(Exercise inputs begins)

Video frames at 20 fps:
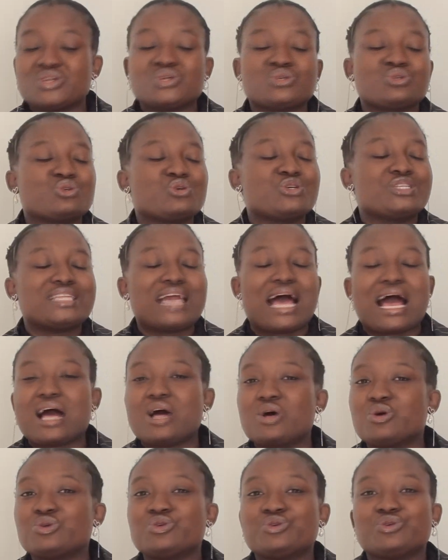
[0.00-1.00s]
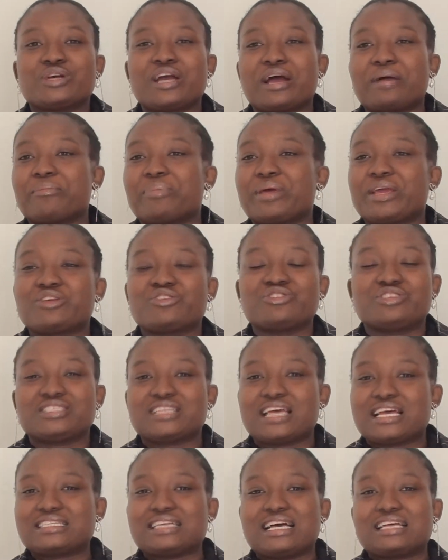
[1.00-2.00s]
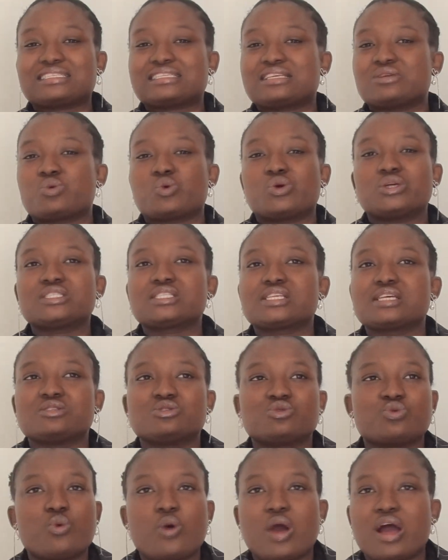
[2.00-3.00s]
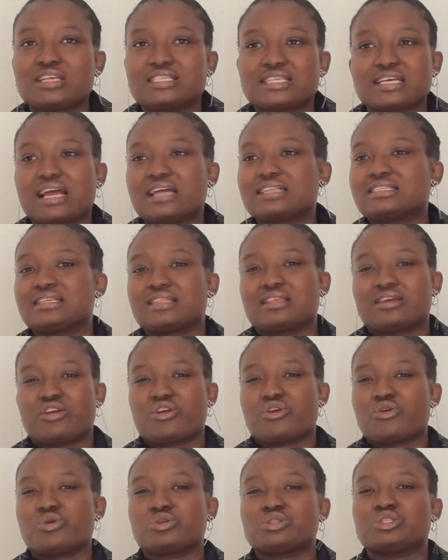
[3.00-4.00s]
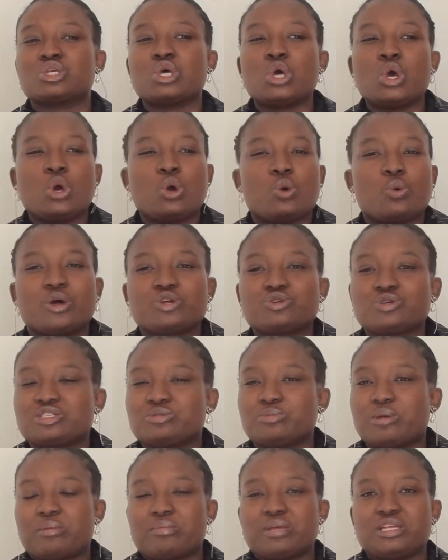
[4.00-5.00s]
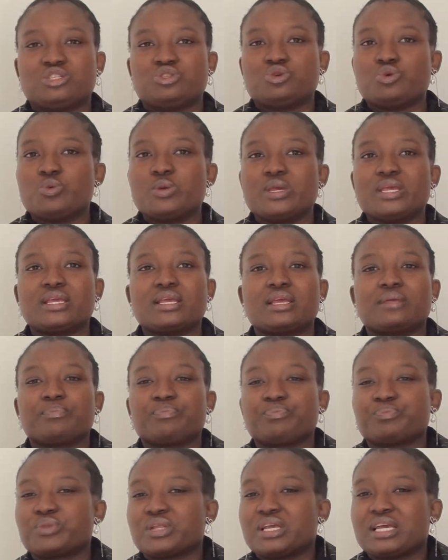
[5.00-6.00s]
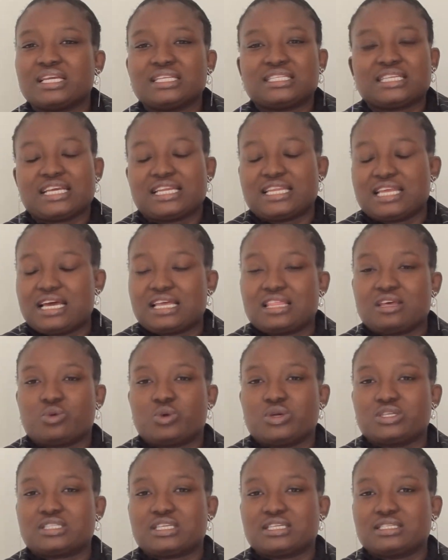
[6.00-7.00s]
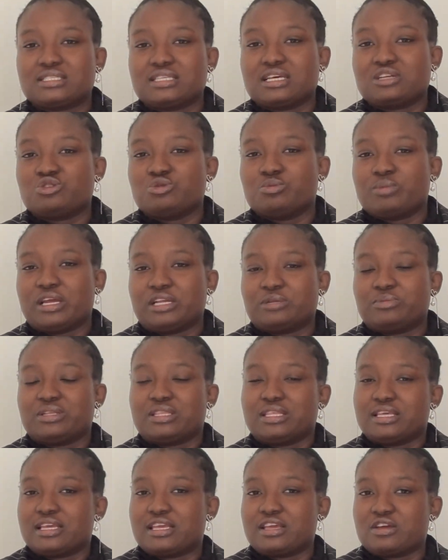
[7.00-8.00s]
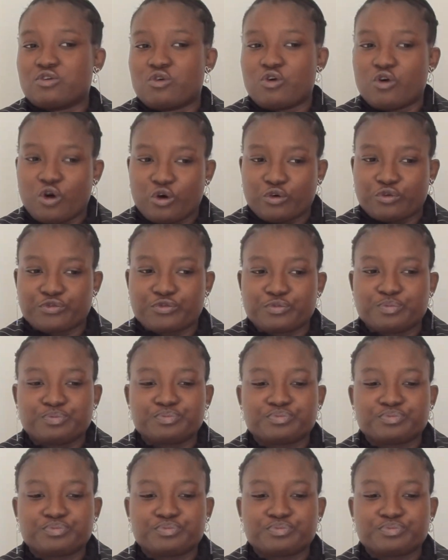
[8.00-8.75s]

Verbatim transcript: So now you come back, you start asking questions who was cutting the carrots, what was mommy doing, and any other questions that you might be thinking of.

(Exercise inputs ends)

- Work item
Output the listing unchanged, pictures excluded.

- Solution to this exercise
Video frames at 20 fps:
[0.00-1.00s]
[1.00-2.00s]
[2.00-3.00s]
[3.00-4.00s]
[4.00-5.00s]
[5.00-6.00s]
[6.00-7.00s]
[7.00-8.00s]
[8.00-8.75s]

Verbatim transcript: So now you come back, you start asking questions who was cutting the carrots, what was mommy doing, and any other questions that you might be thinking of.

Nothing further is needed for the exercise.